Мальчик внимательно следил за всеми его действиями. А что, если попробовать как-нибудь привлечь парнишку на свою сторону, попробовать с ним договориться? Похоже, он смышленый парень.

Разыскивая пузырьки с лекарствами, Роберт наткнулся на блокнот в пластмассовом переплете. Мелко исписанные страницы. Накопленный материал. Он вытащил из кармана шариковую ручку и, согнувшись, с большим трудом написал: «Вчера, — он не был уверен, какую поставить дату, — убили, — и, поколебавшись, все же солгал: — на моих глазах майора Хонга Савата и солдата Коп Фена. А меня увели мео. Я поранил бедро острием копья. — Он не осмелился написать: отравленным. — Сегодня, на второй день, нога распухла. Я хромаю. Жар. Я жив».
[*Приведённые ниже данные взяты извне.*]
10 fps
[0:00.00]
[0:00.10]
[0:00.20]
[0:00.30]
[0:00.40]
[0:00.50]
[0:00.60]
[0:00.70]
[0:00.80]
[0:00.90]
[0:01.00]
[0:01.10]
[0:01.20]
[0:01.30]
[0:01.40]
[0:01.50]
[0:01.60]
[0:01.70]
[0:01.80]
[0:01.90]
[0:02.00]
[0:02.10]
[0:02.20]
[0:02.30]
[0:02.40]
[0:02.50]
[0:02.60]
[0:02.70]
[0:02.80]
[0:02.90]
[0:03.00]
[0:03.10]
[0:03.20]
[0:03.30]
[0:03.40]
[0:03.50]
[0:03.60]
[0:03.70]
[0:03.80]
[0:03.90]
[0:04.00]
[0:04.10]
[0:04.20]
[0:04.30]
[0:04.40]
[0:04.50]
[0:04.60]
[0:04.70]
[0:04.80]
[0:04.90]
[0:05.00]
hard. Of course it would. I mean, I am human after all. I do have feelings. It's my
Это слово, в которое он вглядывался, как будто смысл его только сейчас стал ему ясен, наполнило Роберта безграничной радостью.

— Жив, жив, — шептал Маляк взволнованно, будто до его сознания наконец дошло, что он остался по эту сторону, в то время как те уже не вернутся, — и, хотя они верили в свое возвращение, им уже не родиться второй раз.
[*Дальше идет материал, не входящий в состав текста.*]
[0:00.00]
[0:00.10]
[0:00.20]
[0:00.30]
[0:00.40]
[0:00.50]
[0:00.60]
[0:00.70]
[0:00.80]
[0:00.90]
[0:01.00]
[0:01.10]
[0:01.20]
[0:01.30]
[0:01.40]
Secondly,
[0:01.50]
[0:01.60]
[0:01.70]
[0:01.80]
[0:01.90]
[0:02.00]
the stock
Он впитывал в себя сверкание воды, светлые блики, блуждающие по веткам склоненных деревьев. Большая темно-красная бабочка, трепеща крыльями, вылетела на солнечный свет. Со щебетом промелькнула стайка птиц. Неожиданно он обнаружил, что вся скальная стена, по которой вились толстые жгуты лиан, покрыта скульптурами. Значит, перед ним как раз то, что он искал, — храмы вымерших племен. Нужны фотографии. Лучше всего крупным планом — танцовщицы, детали. Сфотографировать голову с вознесенной над ней рукой.